*** Opening Given records ***

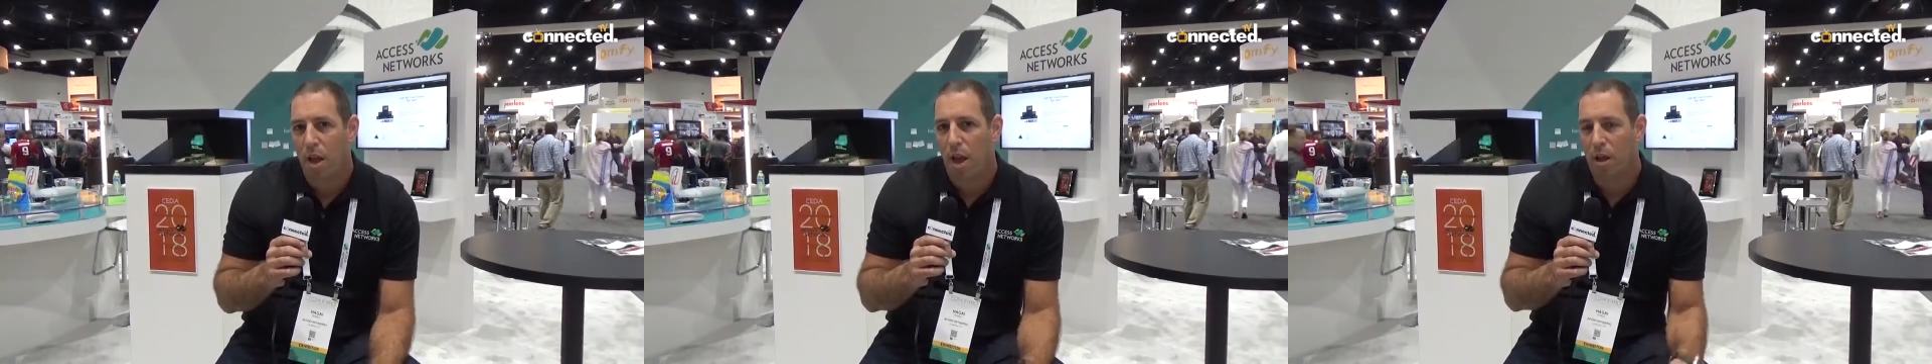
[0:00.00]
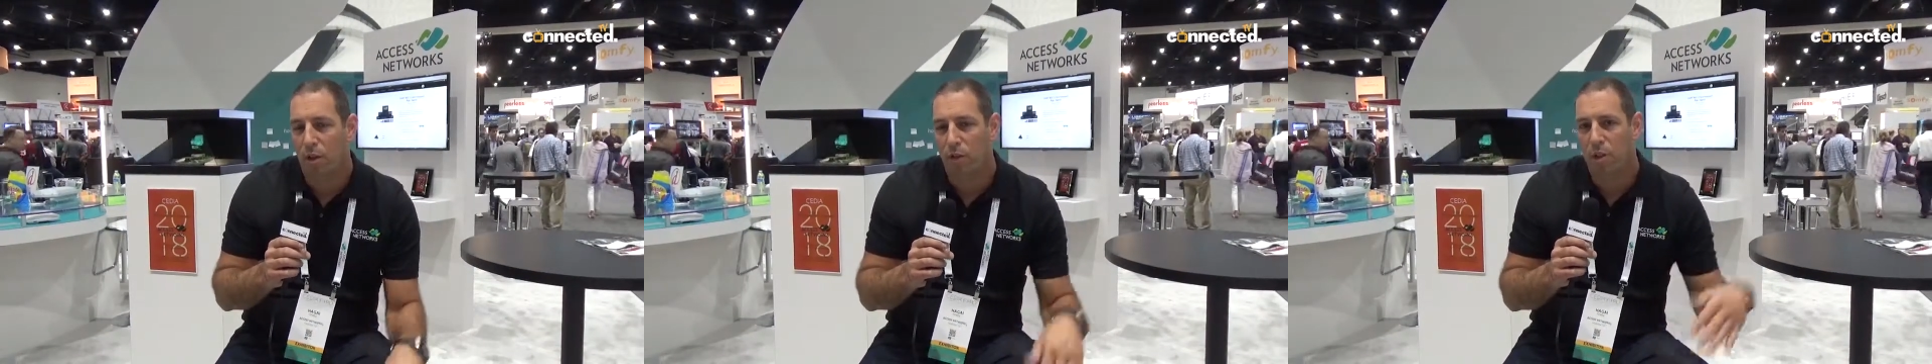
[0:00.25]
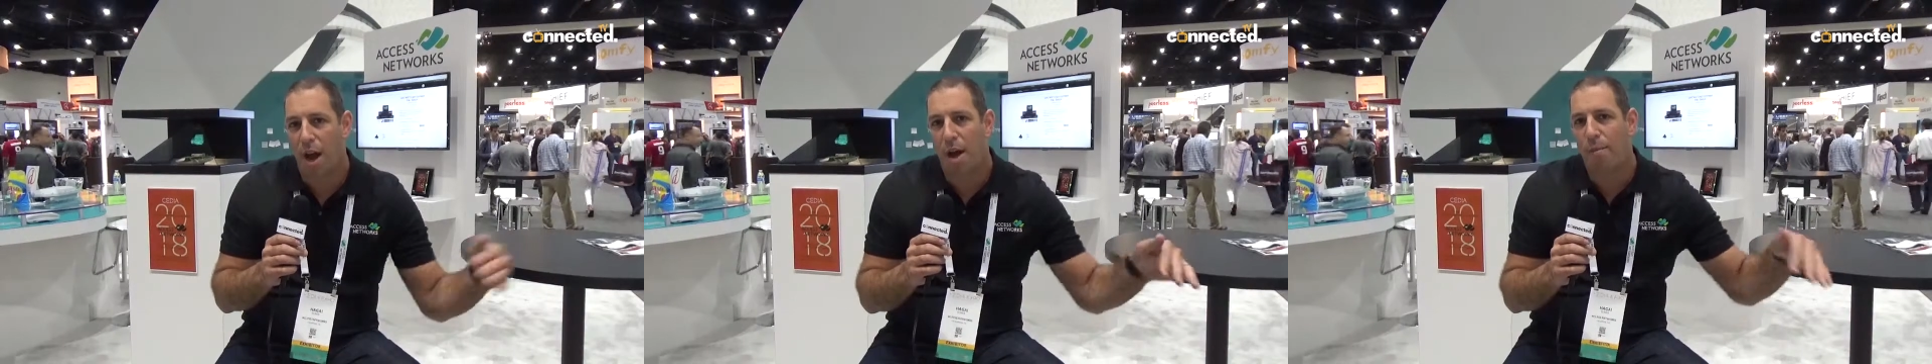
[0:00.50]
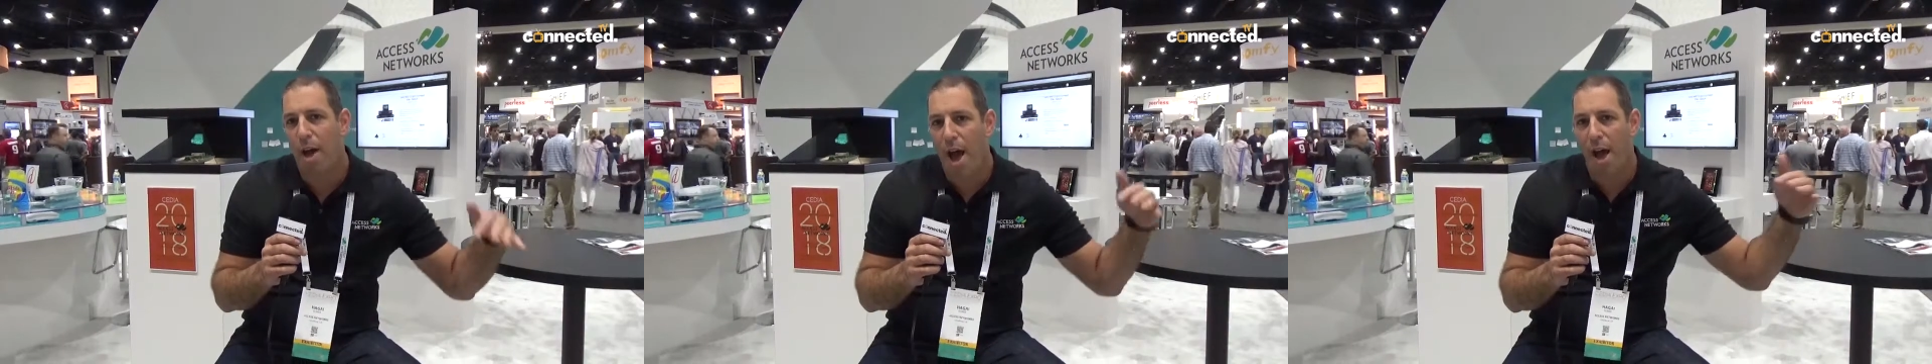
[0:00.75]
And over
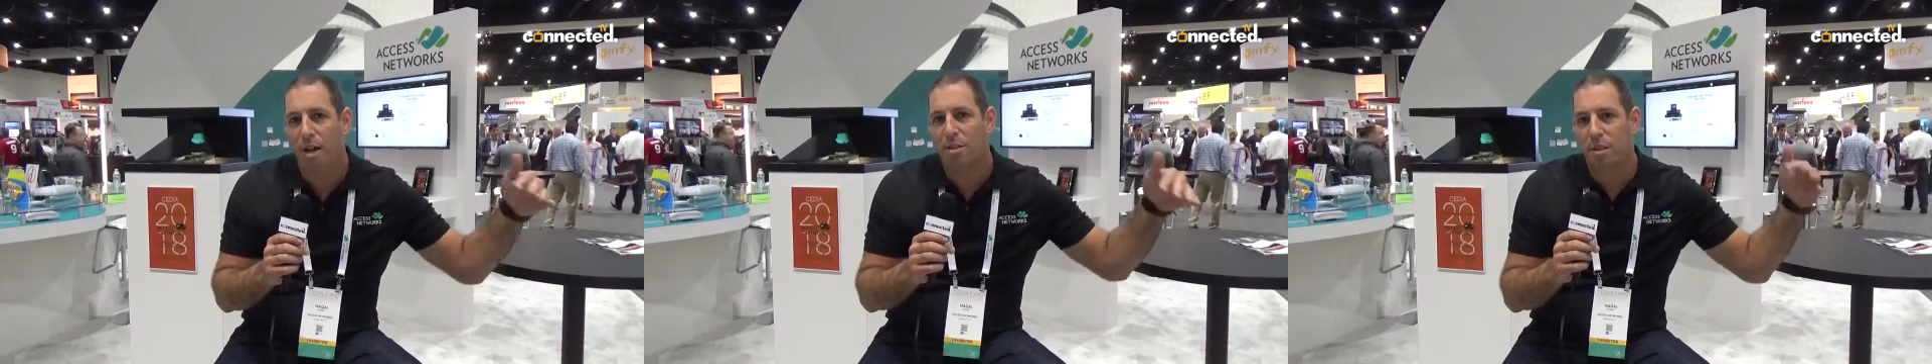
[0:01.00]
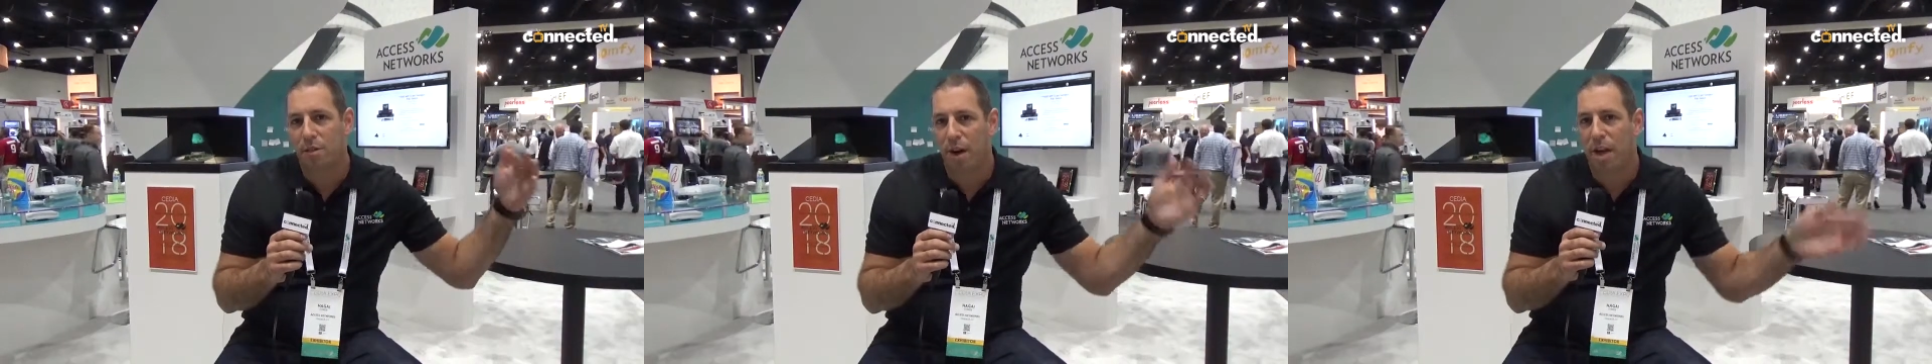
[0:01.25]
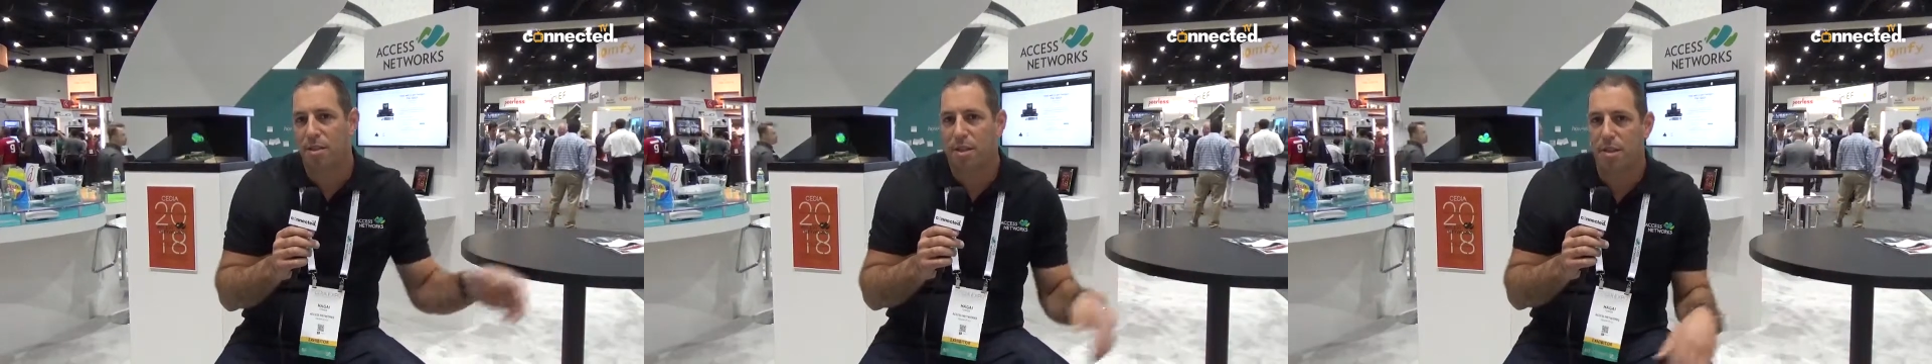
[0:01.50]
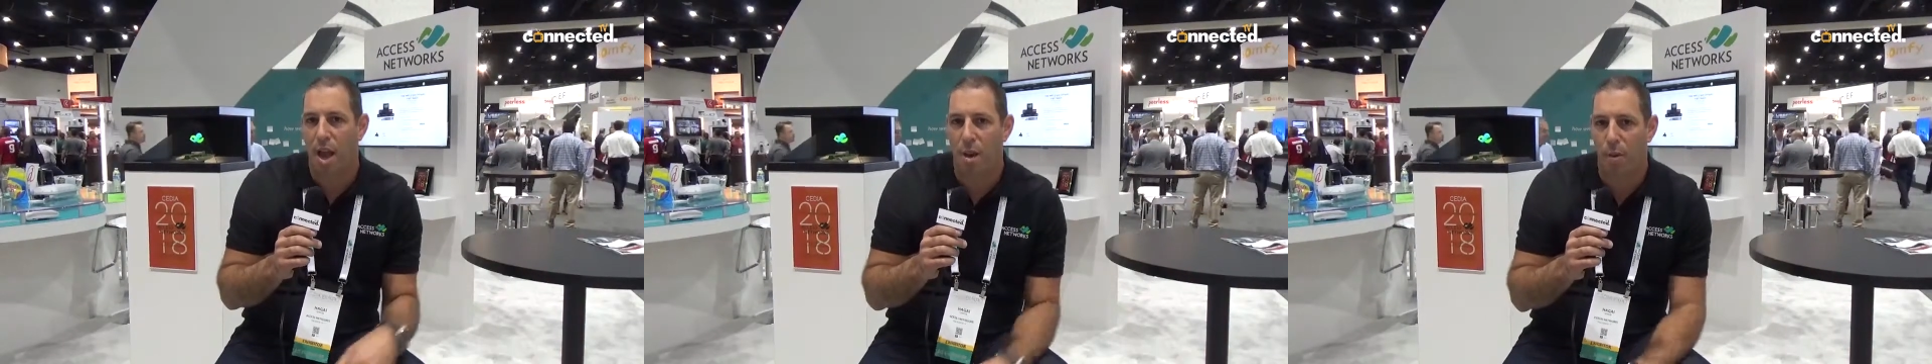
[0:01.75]
time, as
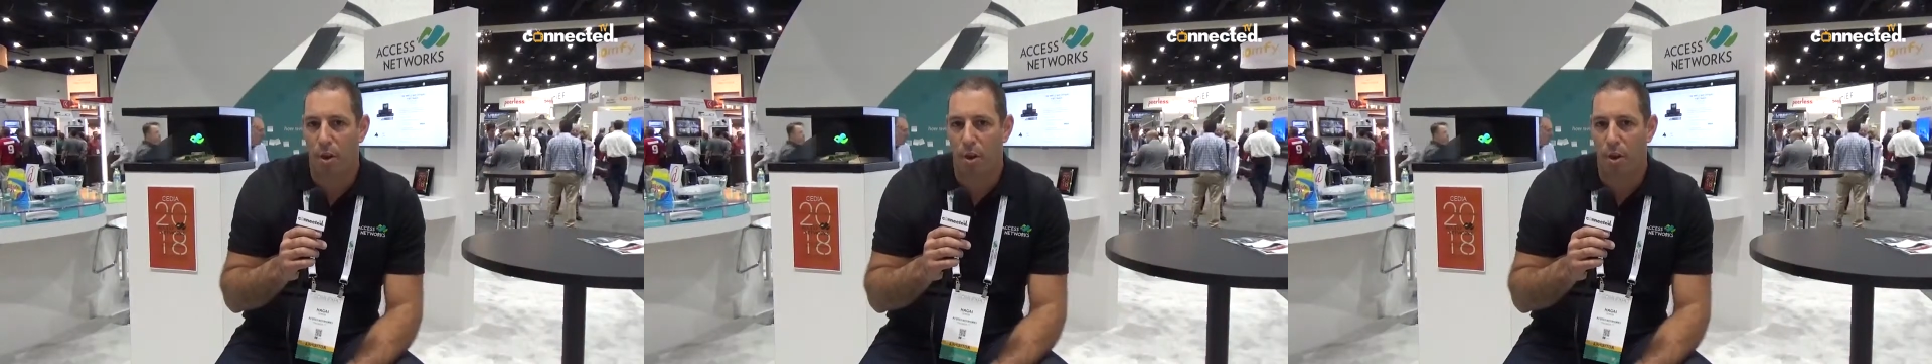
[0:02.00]
devices came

*** Closing Given records ***

### Problem requirements
Reproduce the listing exactly, images omitted.

### Response area
[0:00.00]
[0:00.25]
[0:00.50]
[0:00.75]
And over
[0:01.00]
[0:01.25]
[0:01.50]
[0:01.75]
time, as
[0:02.00]
devices came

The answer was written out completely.